◆ GOAL OF THE EXERCISE ◆
The output consists only of the lines from the one with "[0:08.00-0:09.00]" through the end of the records, each printed exactly, and contains no pictures.

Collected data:
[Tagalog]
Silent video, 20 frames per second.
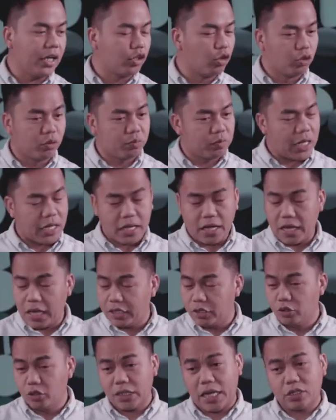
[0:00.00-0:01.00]
I don't,
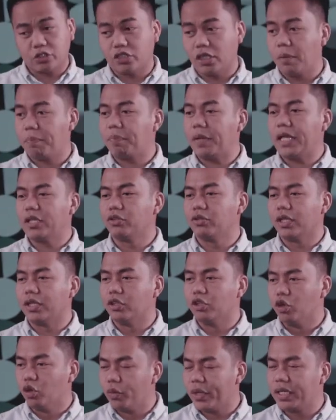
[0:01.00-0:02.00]
I don't actually plan
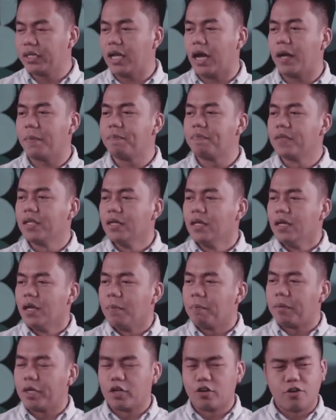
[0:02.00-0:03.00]
in doing that.
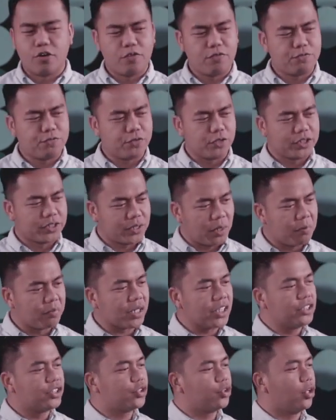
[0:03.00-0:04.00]
Pero for some
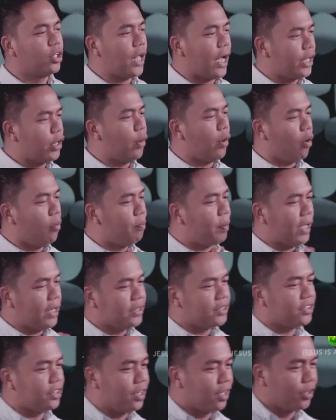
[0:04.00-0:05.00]
reason, ayaw akong
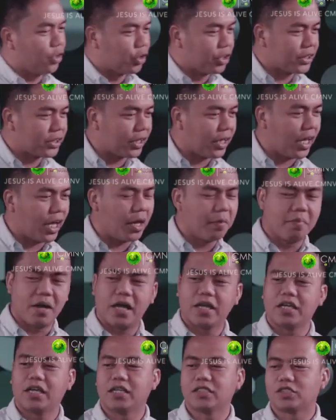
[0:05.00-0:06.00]
paalisin ng Lord sa
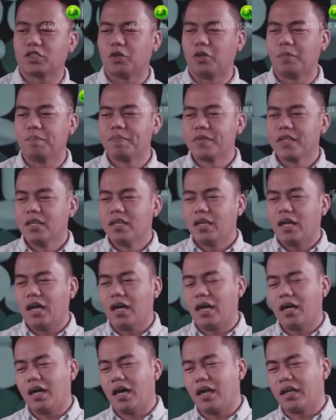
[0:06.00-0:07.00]
Nehemiah. So,
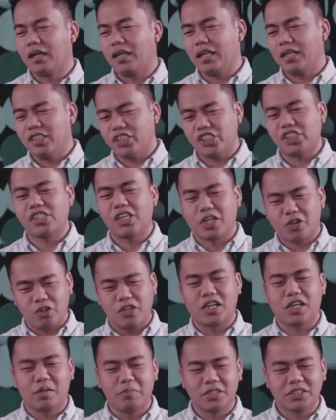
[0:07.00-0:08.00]
uh, ang na-share ko
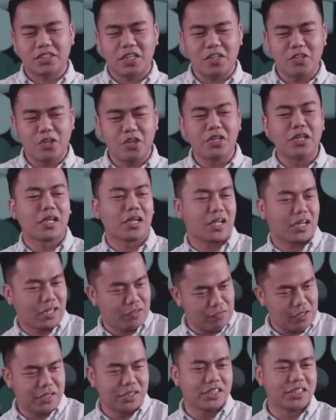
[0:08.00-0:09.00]
lang naman sa inyo, yung
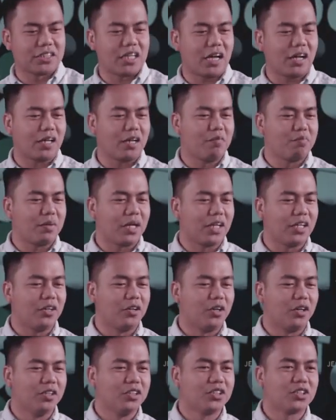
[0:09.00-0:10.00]
nire-reveal din sa akin ng
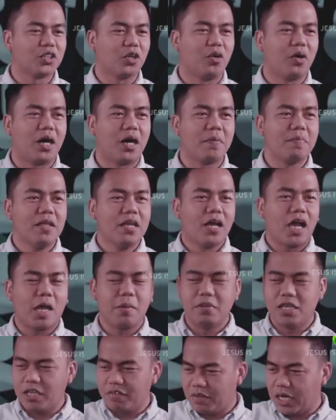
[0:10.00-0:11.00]
Panginoon. So, uh, I
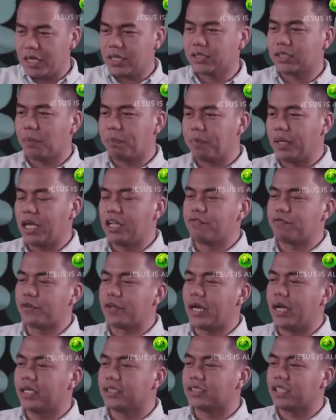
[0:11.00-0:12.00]
believe God has a plan
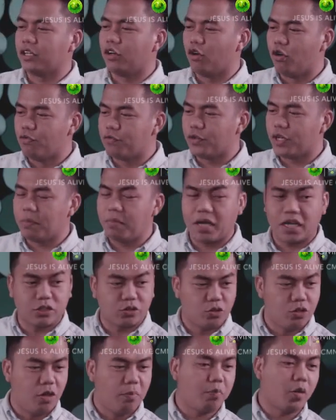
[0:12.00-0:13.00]
for us and hopefully
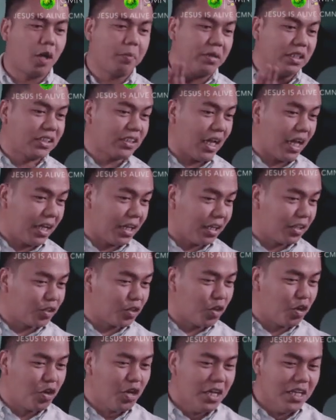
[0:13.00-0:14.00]
makatulong po ang mensaheng
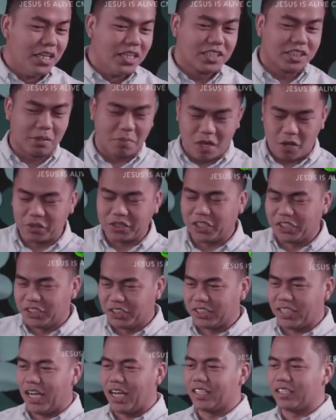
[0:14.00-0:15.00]
ito sa bawat
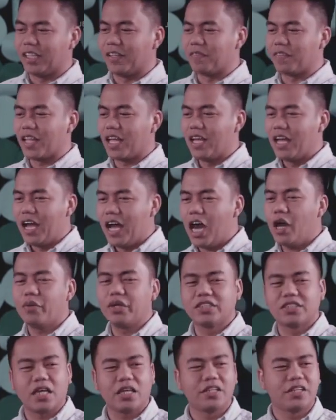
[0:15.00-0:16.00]
isa sa atin. How
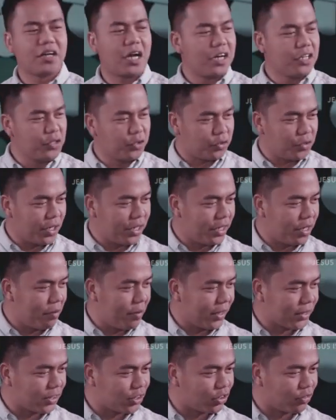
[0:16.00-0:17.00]
excited are you to hear the
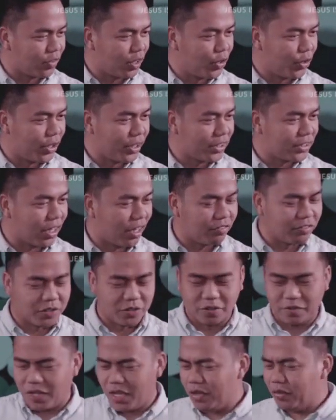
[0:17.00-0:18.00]
message of the Lord this
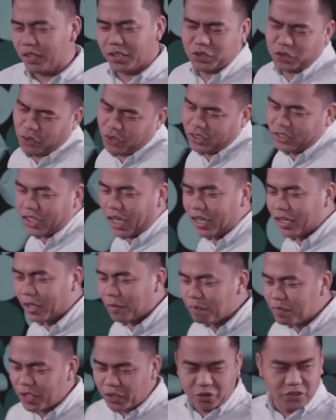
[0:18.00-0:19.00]
afternoon? I'm so
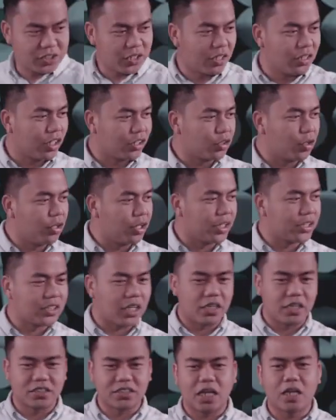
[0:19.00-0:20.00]
excited. Yung side na to,
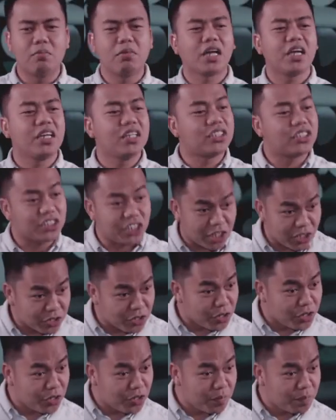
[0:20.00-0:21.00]
excited. Sana maging
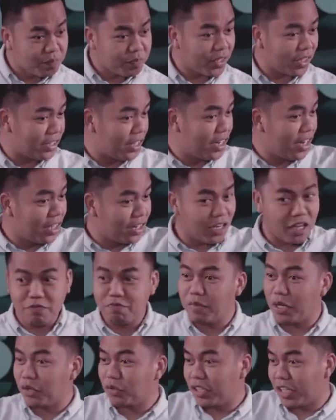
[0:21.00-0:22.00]
stereo, no? Hindi lang
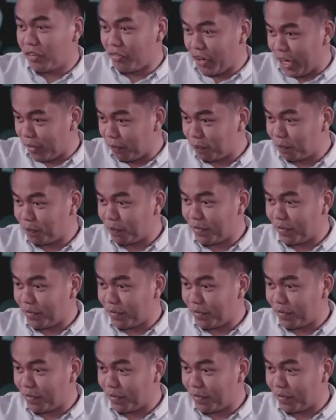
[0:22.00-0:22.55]
left, meron ding right.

◆ EXERCISE OUTPUT ◆
[0:08.00-0:09.00]
lang naman sa inyo, yung
[0:09.00-0:10.00]
nire-reveal din sa akin ng
[0:10.00-0:11.00]
Panginoon. So, uh, I
[0:11.00-0:12.00]
believe God has a plan
[0:12.00-0:13.00]
for us and hopefully
[0:13.00-0:14.00]
makatulong po ang mensaheng
[0:14.00-0:15.00]
ito sa bawat
[0:15.00-0:16.00]
isa sa atin. How
[0:16.00-0:17.00]
excited are you to hear the
[0:17.00-0:18.00]
message of the Lord this
[0:18.00-0:19.00]
afternoon? I'm so
[0:19.00-0:20.00]
excited. Yung side na to,
[0:20.00-0:21.00]
excited. Sana maging
[0:21.00-0:22.00]
stereo, no? Hindi lang
[0:22.00-0:22.55]
left, meron ding right.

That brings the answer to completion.